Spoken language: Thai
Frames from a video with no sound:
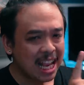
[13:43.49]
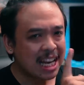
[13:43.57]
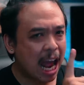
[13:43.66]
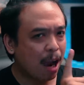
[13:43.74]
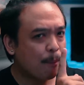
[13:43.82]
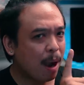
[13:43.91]
ห
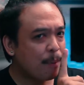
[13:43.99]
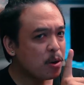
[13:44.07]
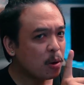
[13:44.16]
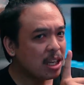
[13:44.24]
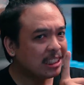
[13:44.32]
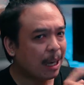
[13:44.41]
นังภาพยน
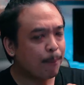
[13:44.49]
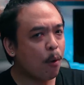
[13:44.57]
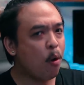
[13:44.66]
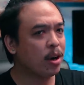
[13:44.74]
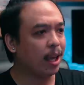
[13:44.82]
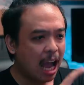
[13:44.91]
ตร์เรื่องจัมโบ้
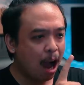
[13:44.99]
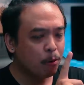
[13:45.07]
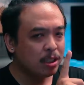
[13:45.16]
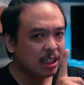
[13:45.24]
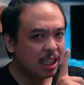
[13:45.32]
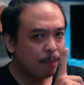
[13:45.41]
เนี่ย เอา
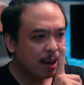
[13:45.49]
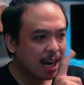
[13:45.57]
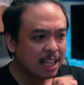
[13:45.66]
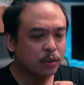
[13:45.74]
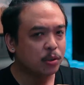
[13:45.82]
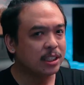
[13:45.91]
จริงๆ แม่ง
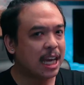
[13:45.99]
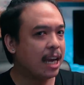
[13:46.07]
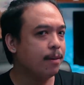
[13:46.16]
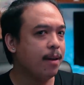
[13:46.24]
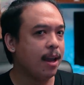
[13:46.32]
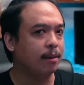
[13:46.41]
น่าสนใจ
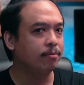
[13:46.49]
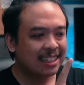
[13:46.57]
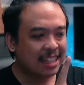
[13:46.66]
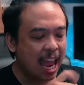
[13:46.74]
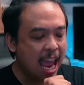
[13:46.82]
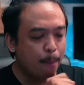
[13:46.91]
มาก
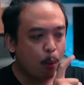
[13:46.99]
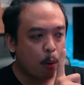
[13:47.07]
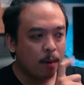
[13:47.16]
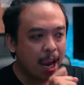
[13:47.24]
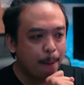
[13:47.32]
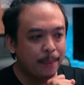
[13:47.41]
แต่ผม
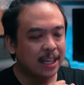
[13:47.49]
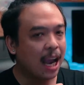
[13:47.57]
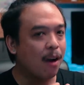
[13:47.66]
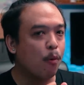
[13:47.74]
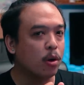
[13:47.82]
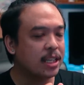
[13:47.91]
แค่เป็นกั
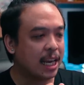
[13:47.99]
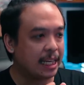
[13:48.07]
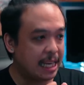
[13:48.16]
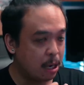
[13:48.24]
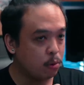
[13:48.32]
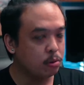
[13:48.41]
งวลอย่าง
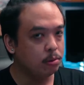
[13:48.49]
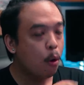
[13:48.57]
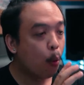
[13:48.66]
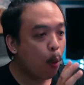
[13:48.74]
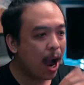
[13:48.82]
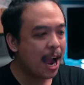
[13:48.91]
เดียว
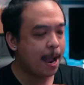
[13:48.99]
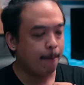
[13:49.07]
ว่า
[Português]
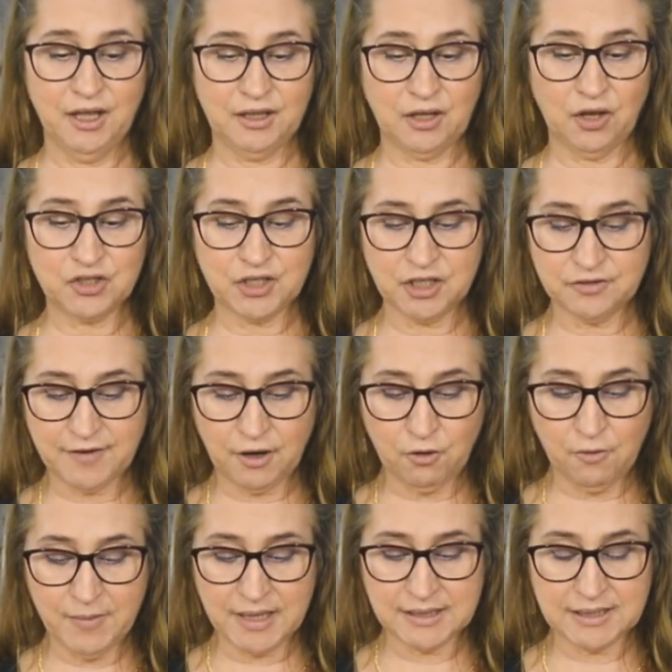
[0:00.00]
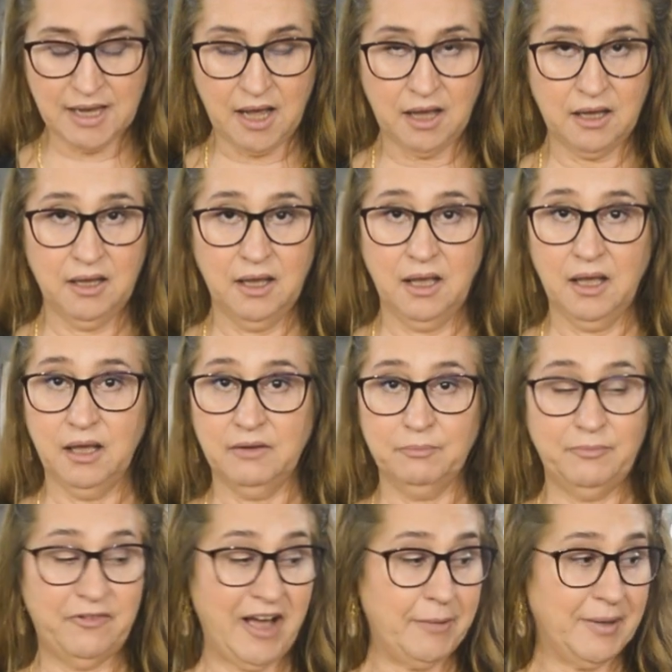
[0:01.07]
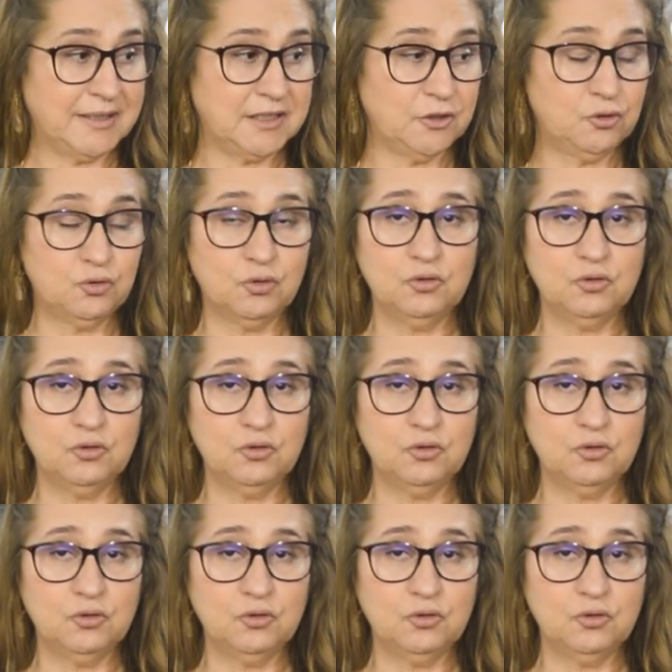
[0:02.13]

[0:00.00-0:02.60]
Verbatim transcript: Então a gente vai começar. Vai bater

= = =

=== What the exercise asks ===
Output the listing above exactly, excluding all pictures.

=== Response below ===
Spoken language: Thai
Frames from a video with no sound:
[13:43.49]
[13:43.57]
[13:43.66]
[13:43.74]
[13:43.82]
[13:43.91]
ห
[13:43.99]
[13:44.07]
[13:44.16]
[13:44.24]
[13:44.32]
[13:44.41]
นังภาพยน
[13:44.49]
[13:44.57]
[13:44.66]
[13:44.74]
[13:44.82]
[13:44.91]
ตร์เรื่องจัมโบ้
[13:44.99]
[13:45.07]
[13:45.16]
[13:45.24]
[13:45.32]
[13:45.41]
เนี่ย เอา
[13:45.49]
[13:45.57]
[13:45.66]
[13:45.74]
[13:45.82]
[13:45.91]
จริงๆ แม่ง
[13:45.99]
[13:46.07]
[13:46.16]
[13:46.24]
[13:46.32]
[13:46.41]
น่าสนใจ
[13:46.49]
[13:46.57]
[13:46.66]
[13:46.74]
[13:46.82]
[13:46.91]
มาก
[13:46.99]
[13:47.07]
[13:47.16]
[13:47.24]
[13:47.32]
[13:47.41]
แต่ผม
[13:47.49]
[13:47.57]
[13:47.66]
[13:47.74]
[13:47.82]
[13:47.91]
แค่เป็นกั
[13:47.99]
[13:48.07]
[13:48.16]
[13:48.24]
[13:48.32]
[13:48.41]
งวลอย่าง
[13:48.49]
[13:48.57]
[13:48.66]
[13:48.74]
[13:48.82]
[13:48.91]
เดียว
[13:48.99]
[13:49.07]
ว่า
[Português]
[0:00.00]
[0:01.07]
[0:02.13]

[0:00.00-0:02.60]
Verbatim transcript: Então a gente vai começar. Vai bater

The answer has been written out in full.